Bien que mon cœur battait la chamade, reconstruisant un millier d’émotions fortes en un instant, j’étais calme, allongé au centre d’un tapis aux mille arabesques de poudre, simplement éprouvé par la réflexion et la danse. Sur mes mains, le parfum de ma cavalière s’écoulait encore, et l’odeur, se mêlant à la sueur, imprégnait lentement mon corps. Je sentais jaillir dans mes veines un sang nouveau, plus rouge, tellement palpitant qu’en approchant le nez du bras il m’était possible de sentir son effluve. « Lavande…je sens la lavande ! » Ce constat termina de me rendre fiévreux. Plus rien n’avait plus d’importance en cet instant que ce fait : J’avais une odeur ! Je vibrais tant que ma peau rayonnait de toute part d’un bleu turquoise. Il me fallait absolument retrouver Crépuscule, la remercier, la serrer, la sentir de nouveau. Mais comment la reconnaître ? La fatalité m’atteignit : sombrant dans les méandres de la passion, il m’était impossible de remettre l’être que j’adorais.

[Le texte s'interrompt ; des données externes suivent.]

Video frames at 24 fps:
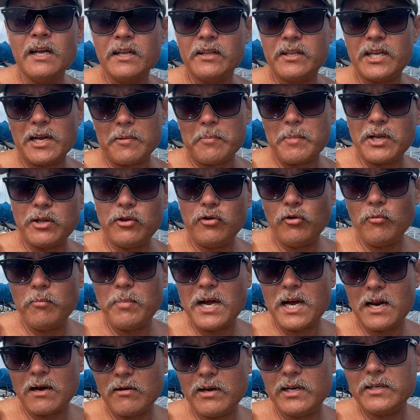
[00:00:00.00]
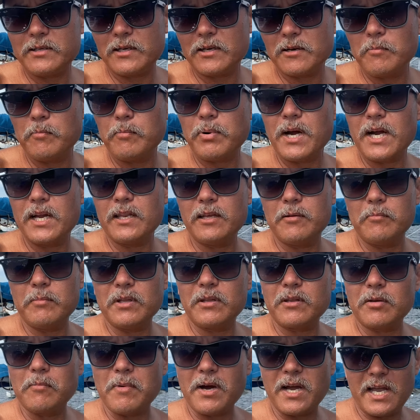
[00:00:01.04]
Take my two batteries and combine them
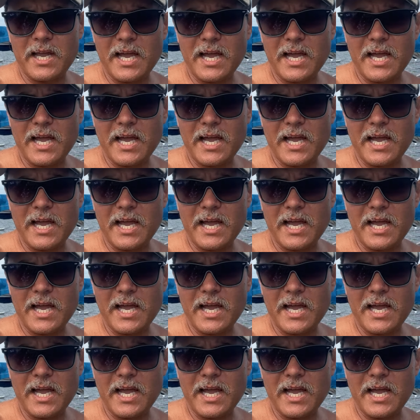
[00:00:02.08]
into my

Fidèle à mon inconstance, je me mis à sourire aux évènements. Une phrase me sauta à l’esprit : « Que j’ai hâte de vivre ma vie ! ». La naïveté s’était convertie en philosophie, et je me levai donc, tout confiant du reste en optimiste accompli.

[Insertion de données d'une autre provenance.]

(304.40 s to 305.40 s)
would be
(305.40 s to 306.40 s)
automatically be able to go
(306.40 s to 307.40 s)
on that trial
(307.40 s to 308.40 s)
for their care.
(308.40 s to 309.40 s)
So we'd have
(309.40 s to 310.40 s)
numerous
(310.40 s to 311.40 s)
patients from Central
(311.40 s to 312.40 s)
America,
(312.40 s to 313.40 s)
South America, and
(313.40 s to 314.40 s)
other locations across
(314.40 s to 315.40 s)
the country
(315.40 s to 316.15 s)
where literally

À l’autre bout du couloir de la seconde classe qui me faisait face se trouvait la bibliothèque (une bibliothèque dans un navire ?). Plus je me rapprochais de son entrée et plus les détails m’apparaissaient. La double porte en bois possédait plusieurs vitraux colorés délimités par des armatures de fer aux courbes ciselées. Ces tiges sombres et froides spiralaient autour des cercles teintés et terminaient leur orbite par une plus petite spirale encore. Au bas de chaque battant était incrusté un demi-cercle orangé, d’où d’autres tiges forgées partaient, formant une couronne de rayons sur la surface boisée. L’étroit corridor s'ouvrit finalement sur un sas circulaire, donnant à cette entrée un peu plus de prestance. Des baguettes d’encens peuplaient la cendre de deux vases à la coque de poussière, placés de part et d'autre de l'élargissement. La lumière se frayait tant bien que mal un chemin à travers les volutes de fumée, et les odeurs, puissantes et épicées, m’étaient familières. Quatre miroirs étaient disposés à égale distance du centre de la chambre, où je me tenais à présent. Leurs glaces, toutes en longueur, jouaient ensemble à intriquer leurs images à l’infini. Je n’apparaissais sur aucune d’entre elles.
La colère, à moins que ce ne soit l’exaspération, monta soudainement en moi, et je frappai du poing le verre. Les éclats pénétrèrent ma chair, la blessant en profondeur. Des giclées de sang s’enfuirent des plaies et vinrent éclabousser le miroir de gouttelettes pourpres. Tandis que je respirai bruyamment pour étouffer la douleur, je n’en crus pas mes yeux : sur les autres glaces qui se trouvaient autour de moi se reflétait le sang qui versait de mes blessures. Le liquide visqueux s’écoulait dans le vide, comme sortant de nulle part, et tombait en longs filaments sur le parquet. C’était la première fois depuis cette nuit-là qu’il m’était possible d’observer une preuve de ma présence physique dans ce monde.
L’extase ne fut que de courte durée : pataugeant dans mon propre sang, je m’évanouis sur le champ d’éclats rubis.